Recorded data

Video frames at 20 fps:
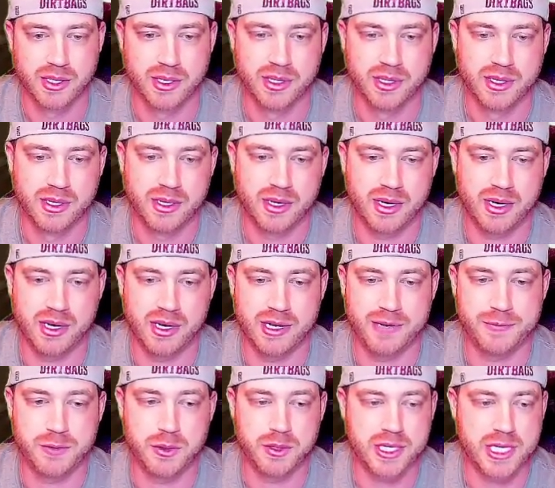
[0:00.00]
Uh, if
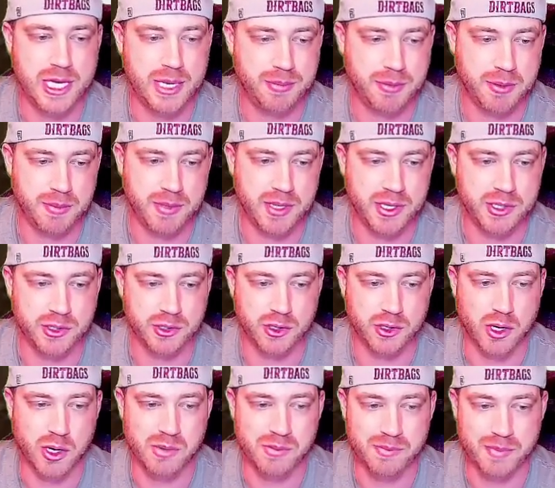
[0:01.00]
you keep them in your
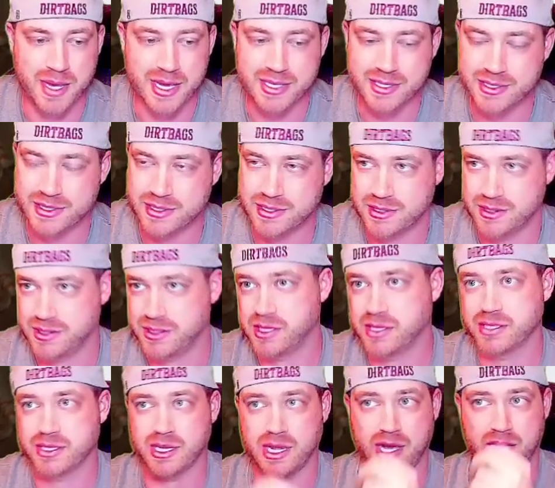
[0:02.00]
home base, just
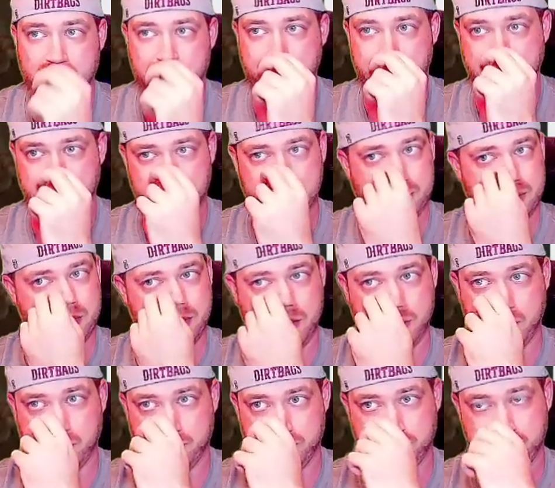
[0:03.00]
to kind of be, you
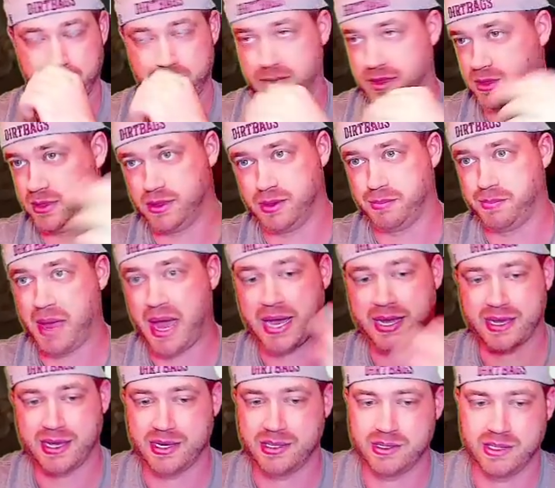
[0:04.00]
know, the back
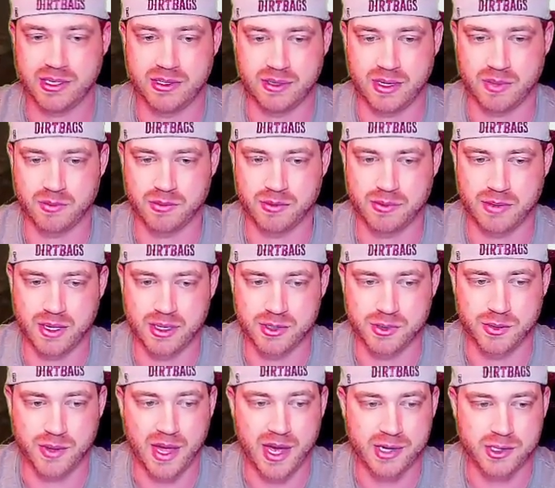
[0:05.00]
end and, and, and do
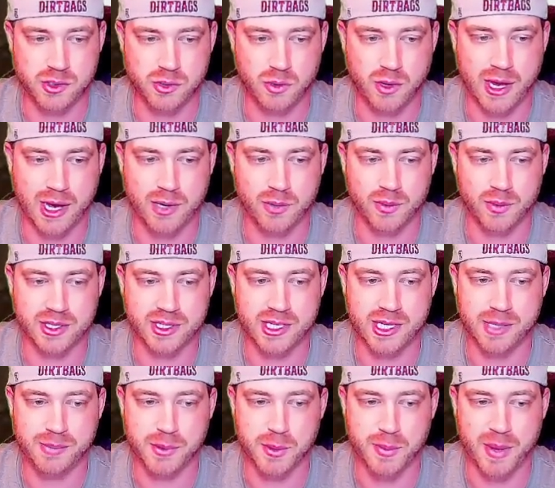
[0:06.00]
that, you kind of want to
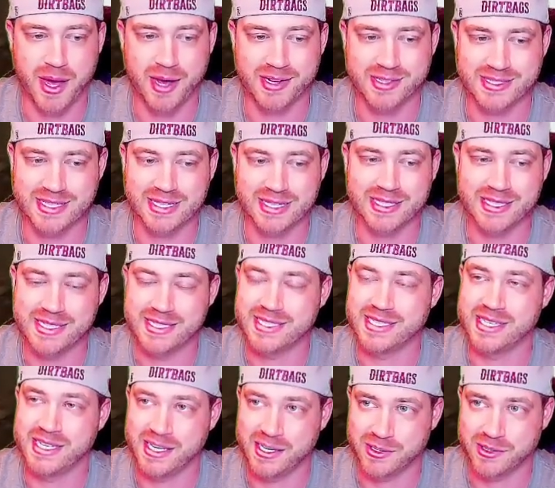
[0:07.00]
keep your paladins at least
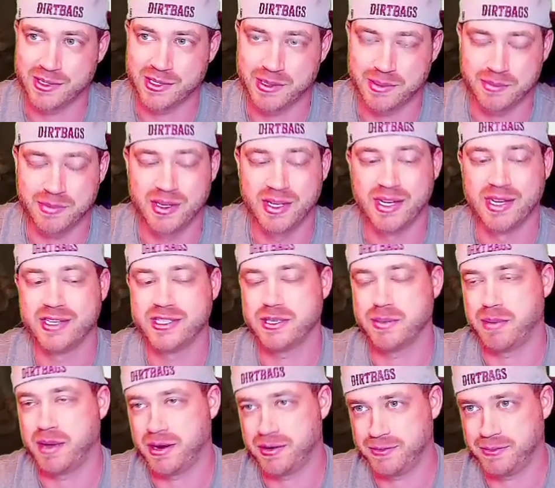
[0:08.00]
near him to
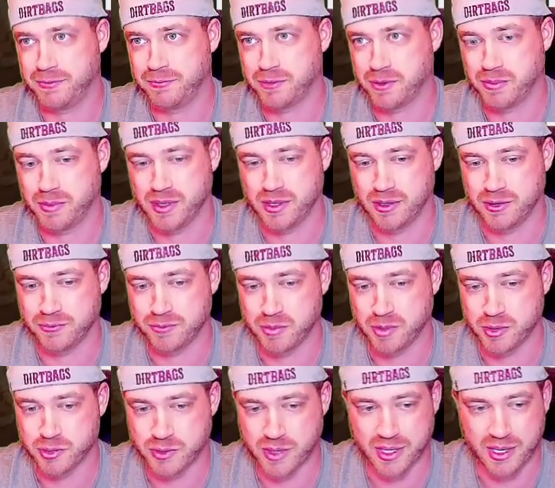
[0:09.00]
benefit from the from the
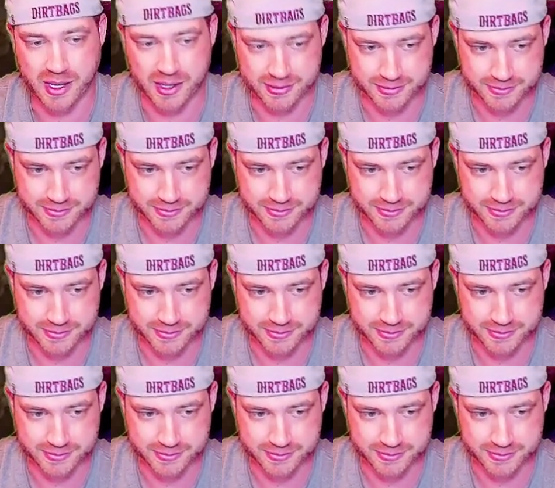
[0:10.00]
dreadnought.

* Task instructions
The entries need to be restated exactly, and their pictures left out.

* Response for this exercise
Video frames at 20 fps:
[0:00.00]
Uh, if
[0:01.00]
you keep them in your
[0:02.00]
home base, just
[0:03.00]
to kind of be, you
[0:04.00]
know, the back
[0:05.00]
end and, and, and do
[0:06.00]
that, you kind of want to
[0:07.00]
keep your paladins at least
[0:08.00]
near him to
[0:09.00]
benefit from the from the
[0:10.00]
dreadnought.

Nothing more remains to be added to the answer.